WHAT YOU HAVE TO DO.
Copy each line of the data below exactly, leaving out pictures.

MATERIAL FOR THIS EXERCISE.
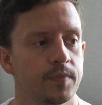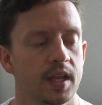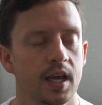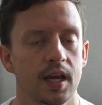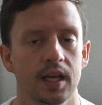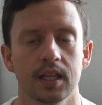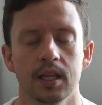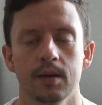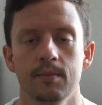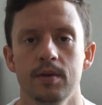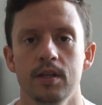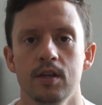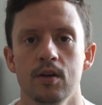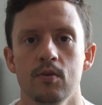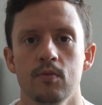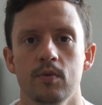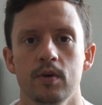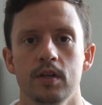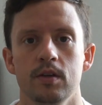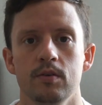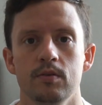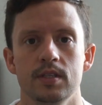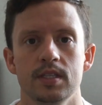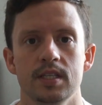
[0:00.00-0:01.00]
yeah, let me
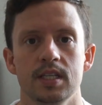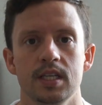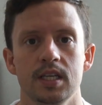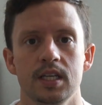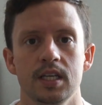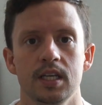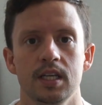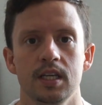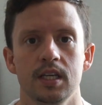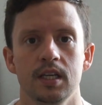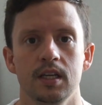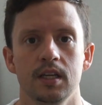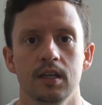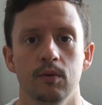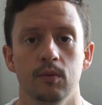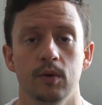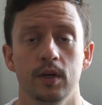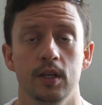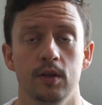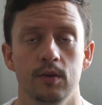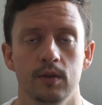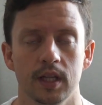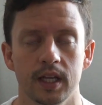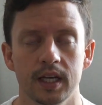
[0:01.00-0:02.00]
know what
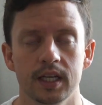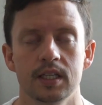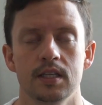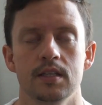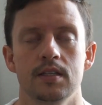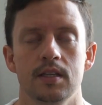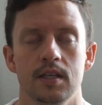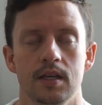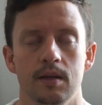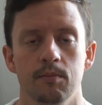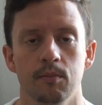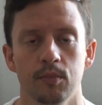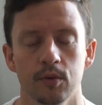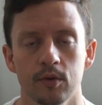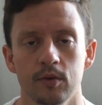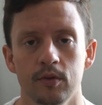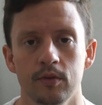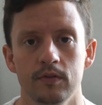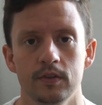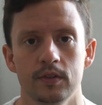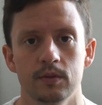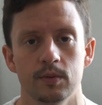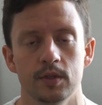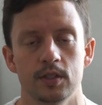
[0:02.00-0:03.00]
you'd like to see
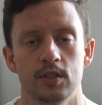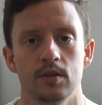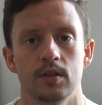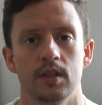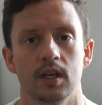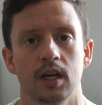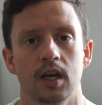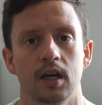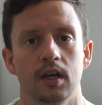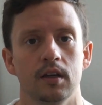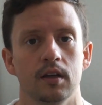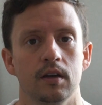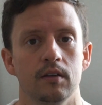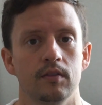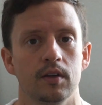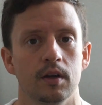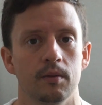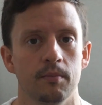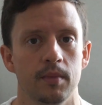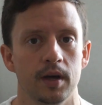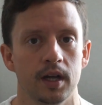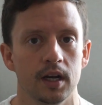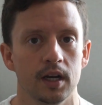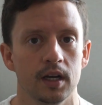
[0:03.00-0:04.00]
improved, what you think I could have
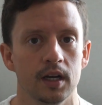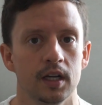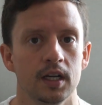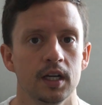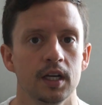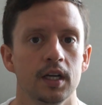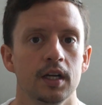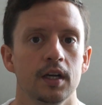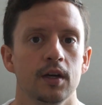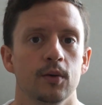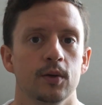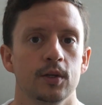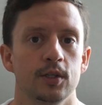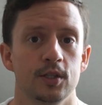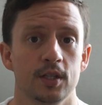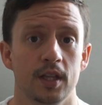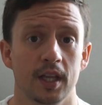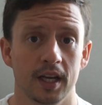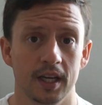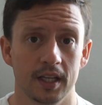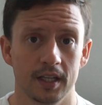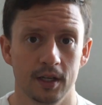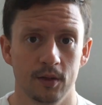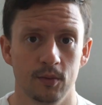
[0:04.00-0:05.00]
done better, what
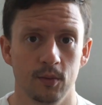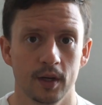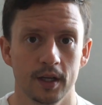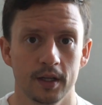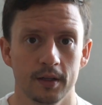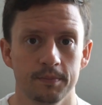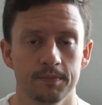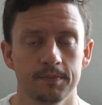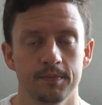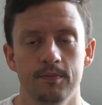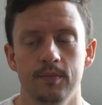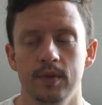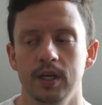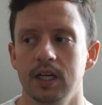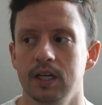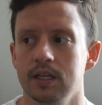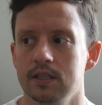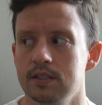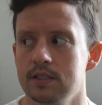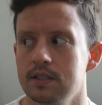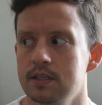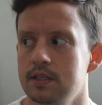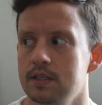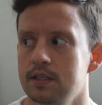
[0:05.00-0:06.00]
you think I did well,
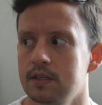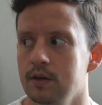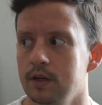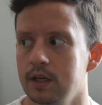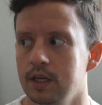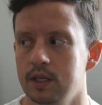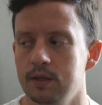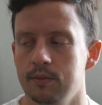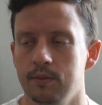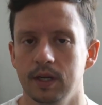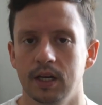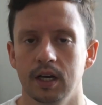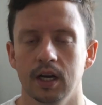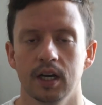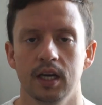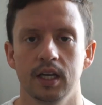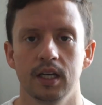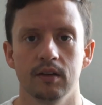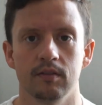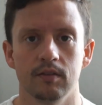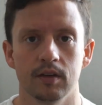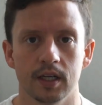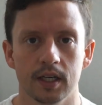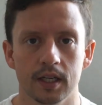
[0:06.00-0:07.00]
because this is going to be
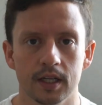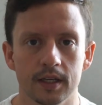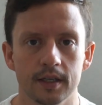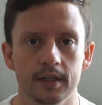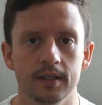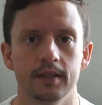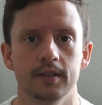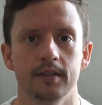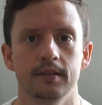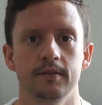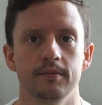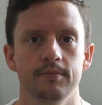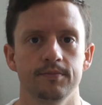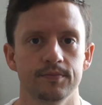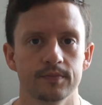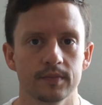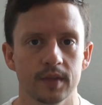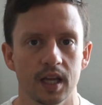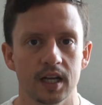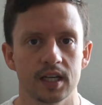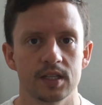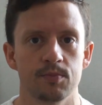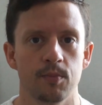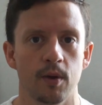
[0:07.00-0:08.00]
kind of a
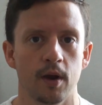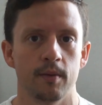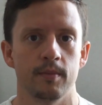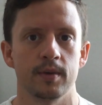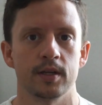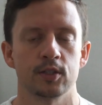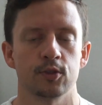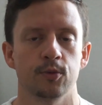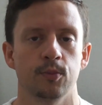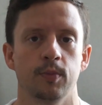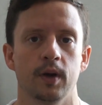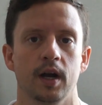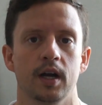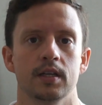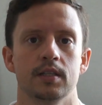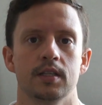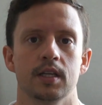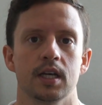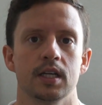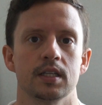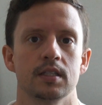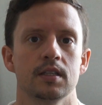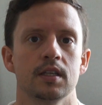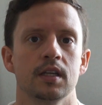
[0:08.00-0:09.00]
experimental
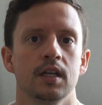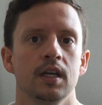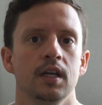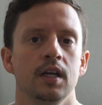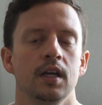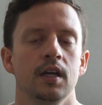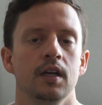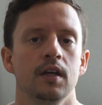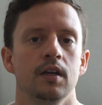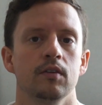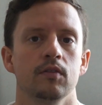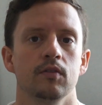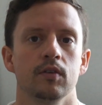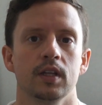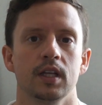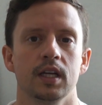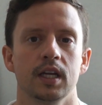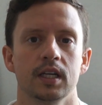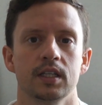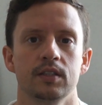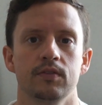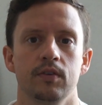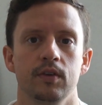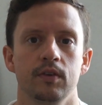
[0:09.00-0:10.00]
process for
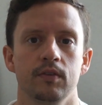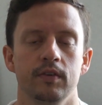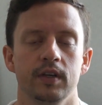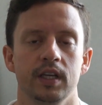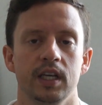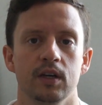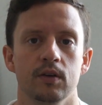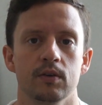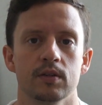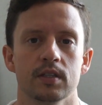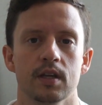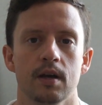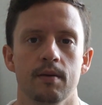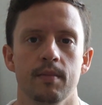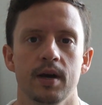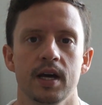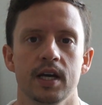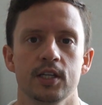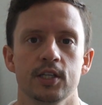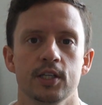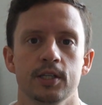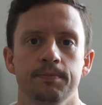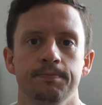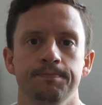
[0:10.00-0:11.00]
the next few videos, I
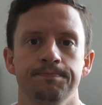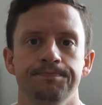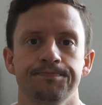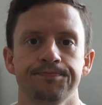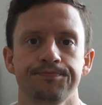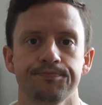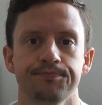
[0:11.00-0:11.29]
imagine.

SOLUTION TO THE EXERCISE.
[0:00.00-0:01.00]
yeah, let me
[0:01.00-0:02.00]
know what
[0:02.00-0:03.00]
you'd like to see
[0:03.00-0:04.00]
improved, what you think I could have
[0:04.00-0:05.00]
done better, what
[0:05.00-0:06.00]
you think I did well,
[0:06.00-0:07.00]
because this is going to be
[0:07.00-0:08.00]
kind of a
[0:08.00-0:09.00]
experimental
[0:09.00-0:10.00]
process for
[0:10.00-0:11.00]
the next few videos, I
[0:11.00-0:11.29]
imagine.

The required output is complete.